Instructions to follow: Please, from the entries below, transcribe exactly the lines that begin at the line with "(1303.85 s)" and end at the line with "(1305.35 s)", without the pictures.
Source material Start Marker
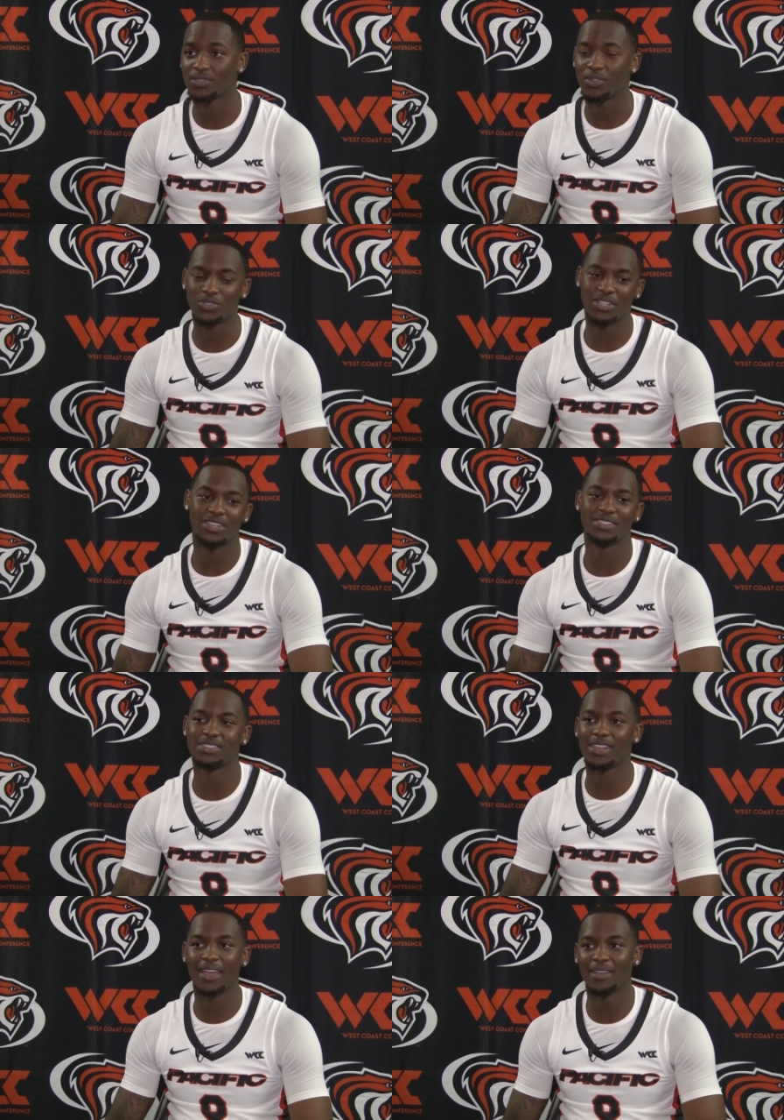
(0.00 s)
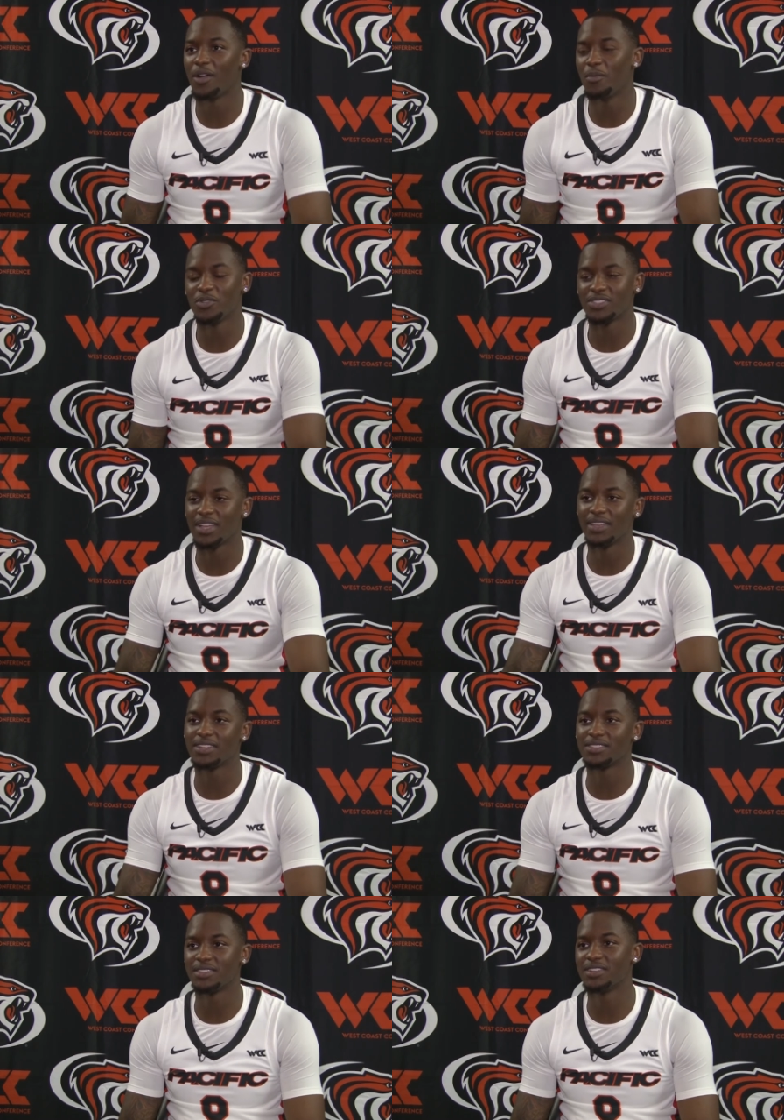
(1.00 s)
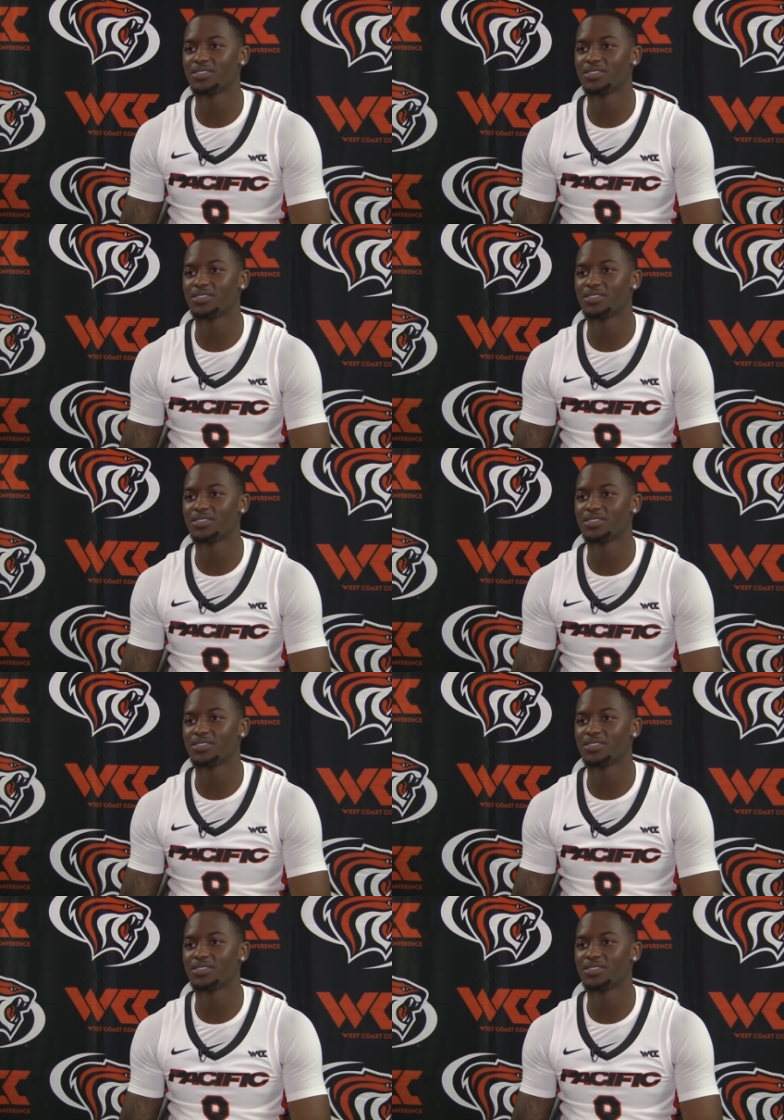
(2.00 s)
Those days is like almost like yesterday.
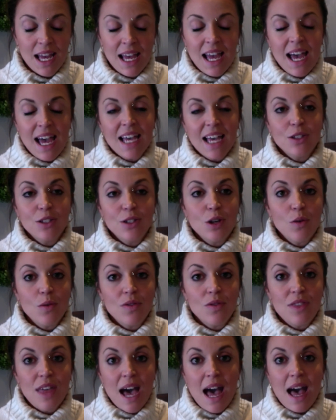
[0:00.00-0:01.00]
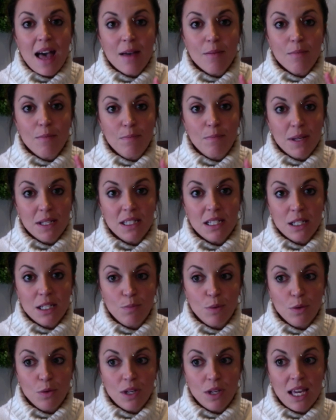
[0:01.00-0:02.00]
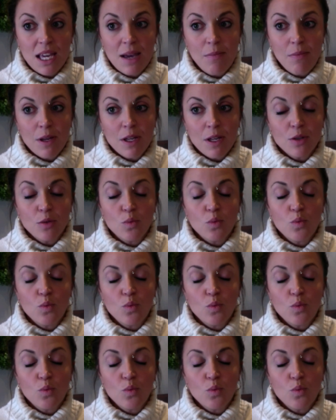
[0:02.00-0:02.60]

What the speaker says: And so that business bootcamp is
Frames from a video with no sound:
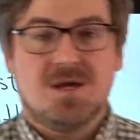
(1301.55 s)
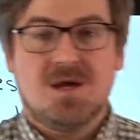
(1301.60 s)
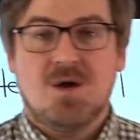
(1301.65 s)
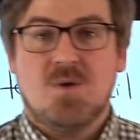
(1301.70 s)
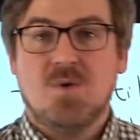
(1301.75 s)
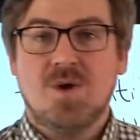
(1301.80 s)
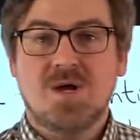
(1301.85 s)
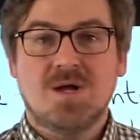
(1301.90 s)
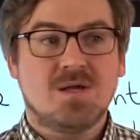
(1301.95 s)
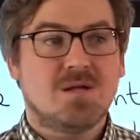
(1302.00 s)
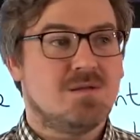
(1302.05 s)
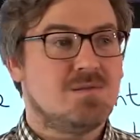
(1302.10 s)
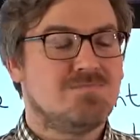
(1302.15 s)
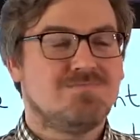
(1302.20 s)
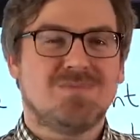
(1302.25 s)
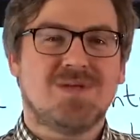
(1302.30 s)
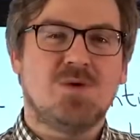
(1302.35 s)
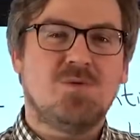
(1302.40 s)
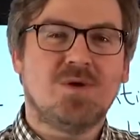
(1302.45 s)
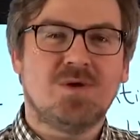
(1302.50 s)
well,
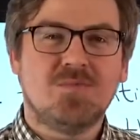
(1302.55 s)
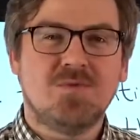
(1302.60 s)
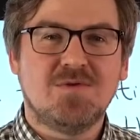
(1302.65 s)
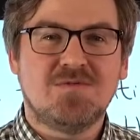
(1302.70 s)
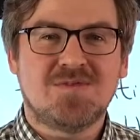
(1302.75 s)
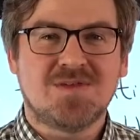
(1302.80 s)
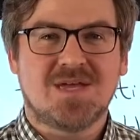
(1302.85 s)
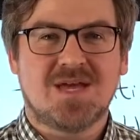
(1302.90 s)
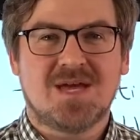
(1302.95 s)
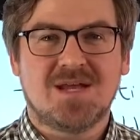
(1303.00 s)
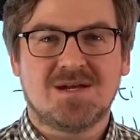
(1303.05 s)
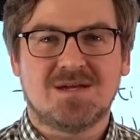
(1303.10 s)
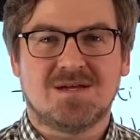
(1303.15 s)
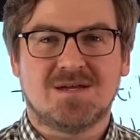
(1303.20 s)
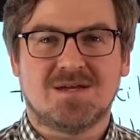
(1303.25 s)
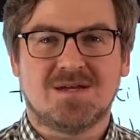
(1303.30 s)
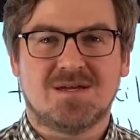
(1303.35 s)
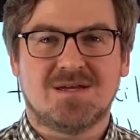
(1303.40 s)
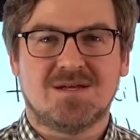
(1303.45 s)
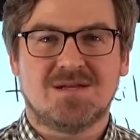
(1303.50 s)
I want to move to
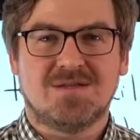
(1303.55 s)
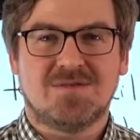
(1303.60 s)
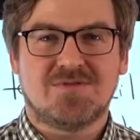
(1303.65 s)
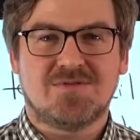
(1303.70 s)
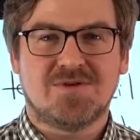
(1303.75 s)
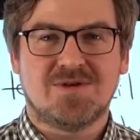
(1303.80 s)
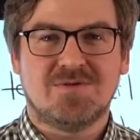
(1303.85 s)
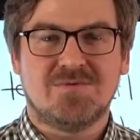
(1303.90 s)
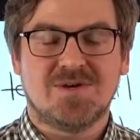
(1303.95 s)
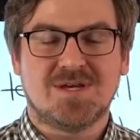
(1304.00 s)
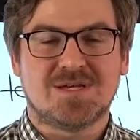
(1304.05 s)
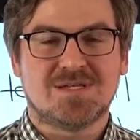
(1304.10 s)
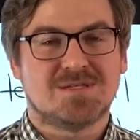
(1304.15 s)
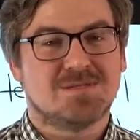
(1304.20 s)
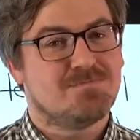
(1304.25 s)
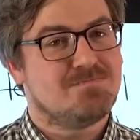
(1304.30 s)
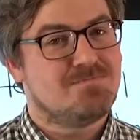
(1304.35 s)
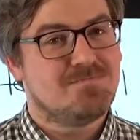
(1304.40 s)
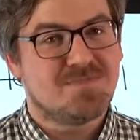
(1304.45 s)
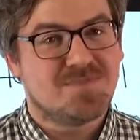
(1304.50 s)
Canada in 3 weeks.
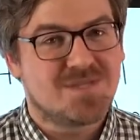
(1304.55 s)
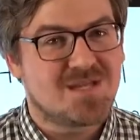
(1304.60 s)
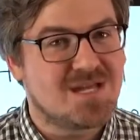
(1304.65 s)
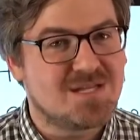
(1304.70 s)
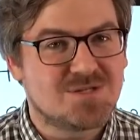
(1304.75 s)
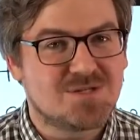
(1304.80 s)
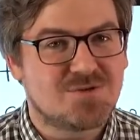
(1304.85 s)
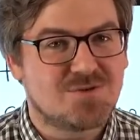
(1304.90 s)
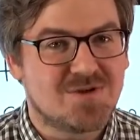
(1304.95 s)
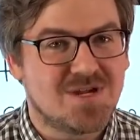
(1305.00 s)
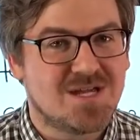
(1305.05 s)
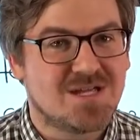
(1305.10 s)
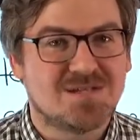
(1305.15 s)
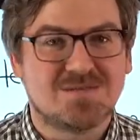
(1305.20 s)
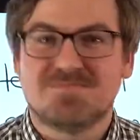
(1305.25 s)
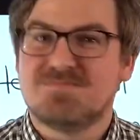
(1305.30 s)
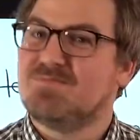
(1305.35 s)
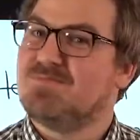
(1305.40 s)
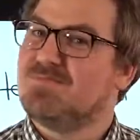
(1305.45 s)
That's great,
Source material End Marker
Source material Start Marker
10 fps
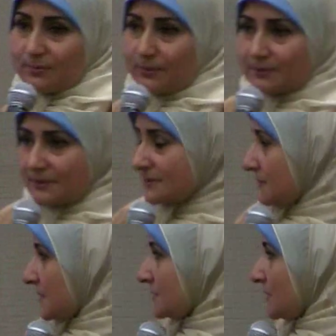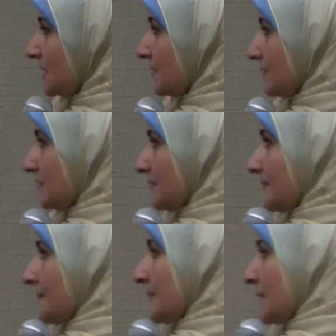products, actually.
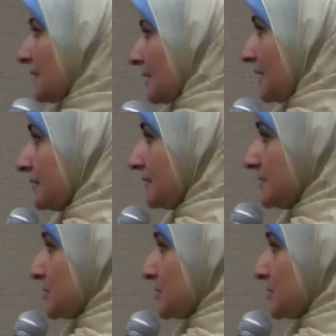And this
Source material End Marker
Answer section:
(1303.85 s)
(1303.90 s)
(1303.95 s)
(1304.00 s)
(1304.05 s)
(1304.10 s)
(1304.15 s)
(1304.20 s)
(1304.25 s)
(1304.30 s)
(1304.35 s)
(1304.40 s)
(1304.45 s)
(1304.50 s)
Canada in 3 weeks.
(1304.55 s)
(1304.60 s)
(1304.65 s)
(1304.70 s)
(1304.75 s)
(1304.80 s)
(1304.85 s)
(1304.90 s)
(1304.95 s)
(1305.00 s)
(1305.05 s)
(1305.10 s)
(1305.15 s)
(1305.20 s)
(1305.25 s)
(1305.30 s)
(1305.35 s)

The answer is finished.